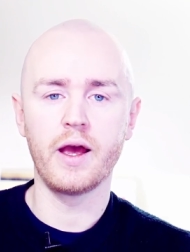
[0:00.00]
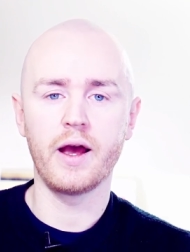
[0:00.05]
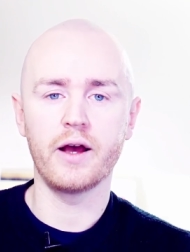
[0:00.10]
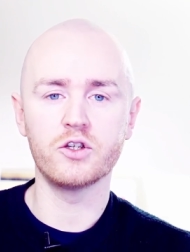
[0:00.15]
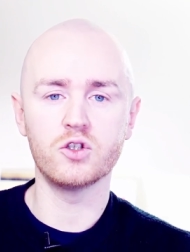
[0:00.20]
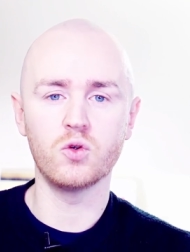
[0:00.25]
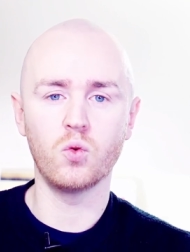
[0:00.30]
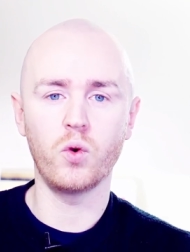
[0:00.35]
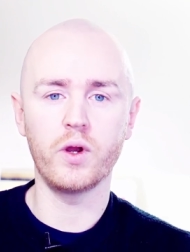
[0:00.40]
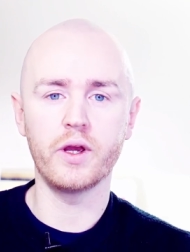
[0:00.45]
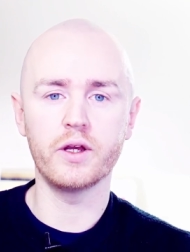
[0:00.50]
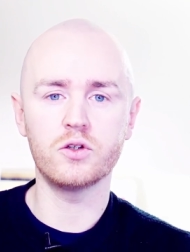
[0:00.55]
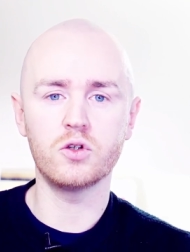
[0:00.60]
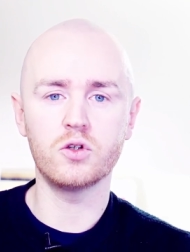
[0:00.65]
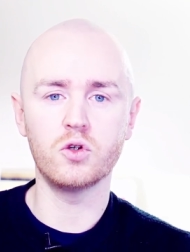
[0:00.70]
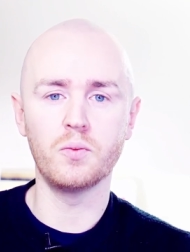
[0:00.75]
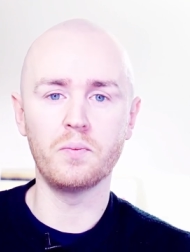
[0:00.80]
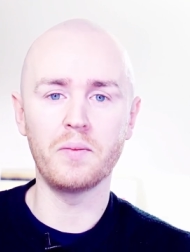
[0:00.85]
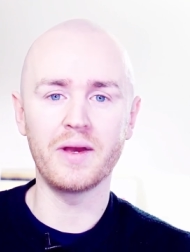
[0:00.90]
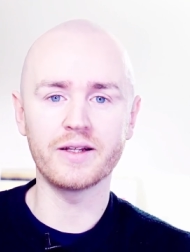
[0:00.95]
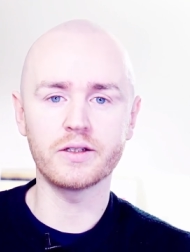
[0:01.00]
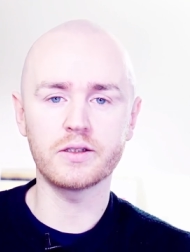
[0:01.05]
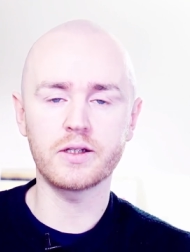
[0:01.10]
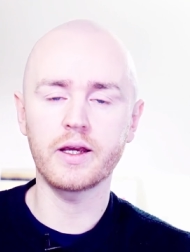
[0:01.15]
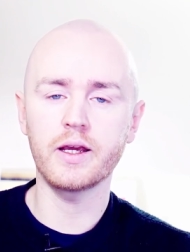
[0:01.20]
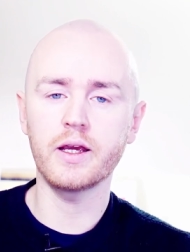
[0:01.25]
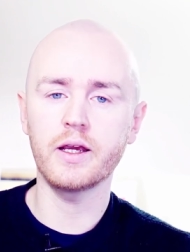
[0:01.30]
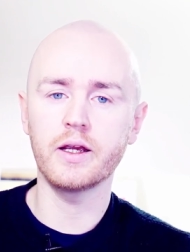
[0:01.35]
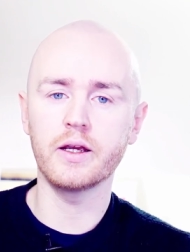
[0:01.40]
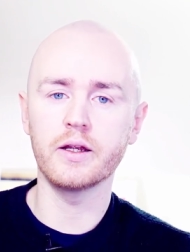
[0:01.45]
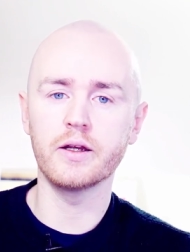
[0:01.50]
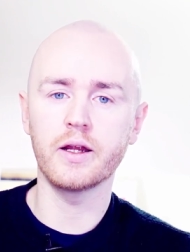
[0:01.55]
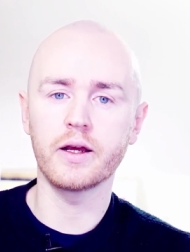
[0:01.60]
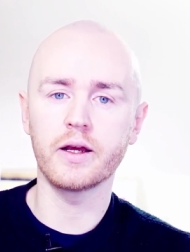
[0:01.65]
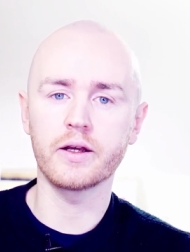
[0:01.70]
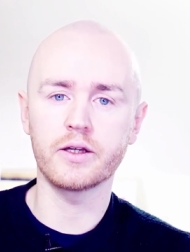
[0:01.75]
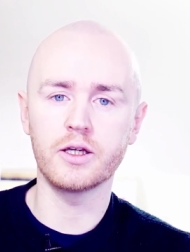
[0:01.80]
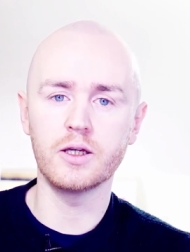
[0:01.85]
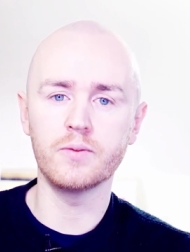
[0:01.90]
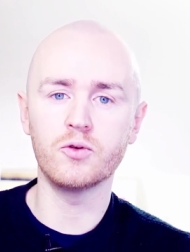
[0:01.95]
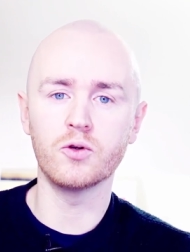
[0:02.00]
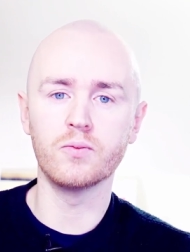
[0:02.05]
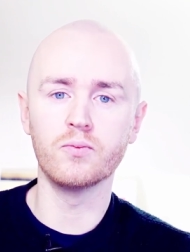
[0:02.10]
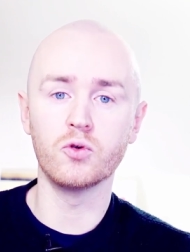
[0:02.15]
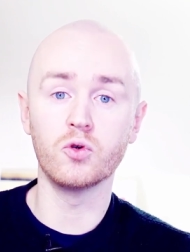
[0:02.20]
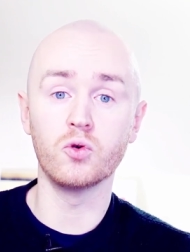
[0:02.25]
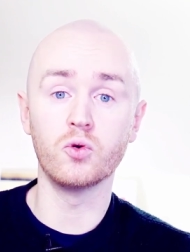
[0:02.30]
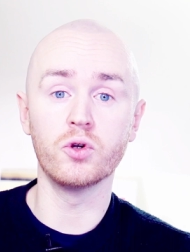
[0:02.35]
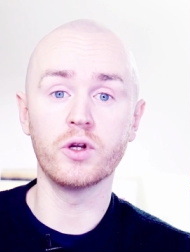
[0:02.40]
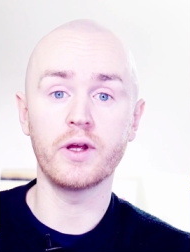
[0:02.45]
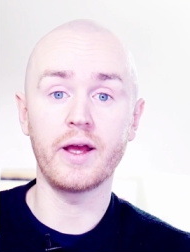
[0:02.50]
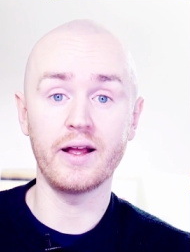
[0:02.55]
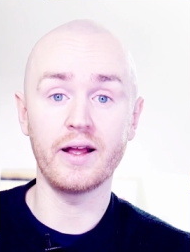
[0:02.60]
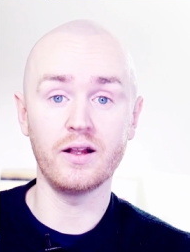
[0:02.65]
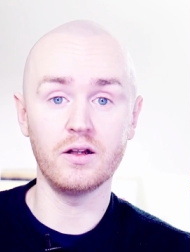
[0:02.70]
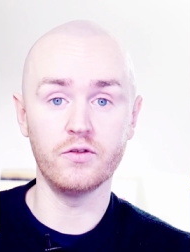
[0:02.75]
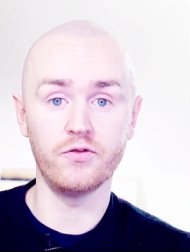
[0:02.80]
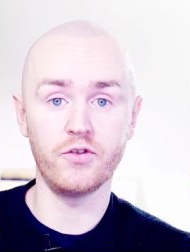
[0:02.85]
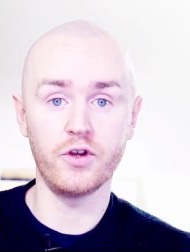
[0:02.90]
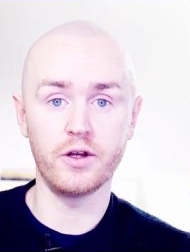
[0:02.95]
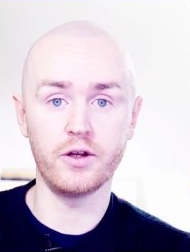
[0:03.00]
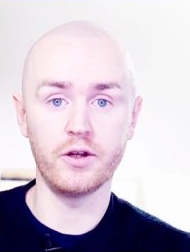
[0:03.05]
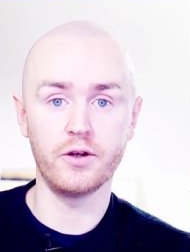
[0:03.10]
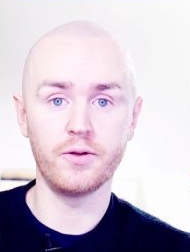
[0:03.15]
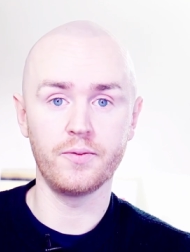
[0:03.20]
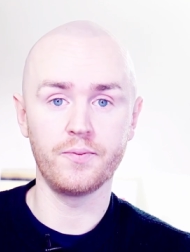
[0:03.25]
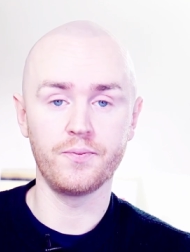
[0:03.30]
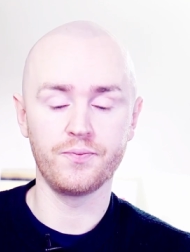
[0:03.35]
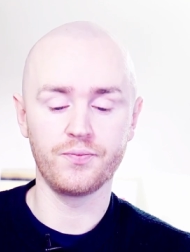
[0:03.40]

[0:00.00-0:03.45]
as a way to maintain and keep your mood elevated.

···

What is needed here is an exact copy of all the entries, without the pictures.

[0:00.00]
[0:00.05]
[0:00.10]
[0:00.15]
[0:00.20]
[0:00.25]
[0:00.30]
[0:00.35]
[0:00.40]
[0:00.45]
[0:00.50]
[0:00.55]
[0:00.60]
[0:00.65]
[0:00.70]
[0:00.75]
[0:00.80]
[0:00.85]
[0:00.90]
[0:00.95]
[0:01.00]
[0:01.05]
[0:01.10]
[0:01.15]
[0:01.20]
[0:01.25]
[0:01.30]
[0:01.35]
[0:01.40]
[0:01.45]
[0:01.50]
[0:01.55]
[0:01.60]
[0:01.65]
[0:01.70]
[0:01.75]
[0:01.80]
[0:01.85]
[0:01.90]
[0:01.95]
[0:02.00]
[0:02.05]
[0:02.10]
[0:02.15]
[0:02.20]
[0:02.25]
[0:02.30]
[0:02.35]
[0:02.40]
[0:02.45]
[0:02.50]
[0:02.55]
[0:02.60]
[0:02.65]
[0:02.70]
[0:02.75]
[0:02.80]
[0:02.85]
[0:02.90]
[0:02.95]
[0:03.00]
[0:03.05]
[0:03.10]
[0:03.15]
[0:03.20]
[0:03.25]
[0:03.30]
[0:03.35]
[0:03.40]

[0:00.00-0:03.45]
as a way to maintain and keep your mood elevated.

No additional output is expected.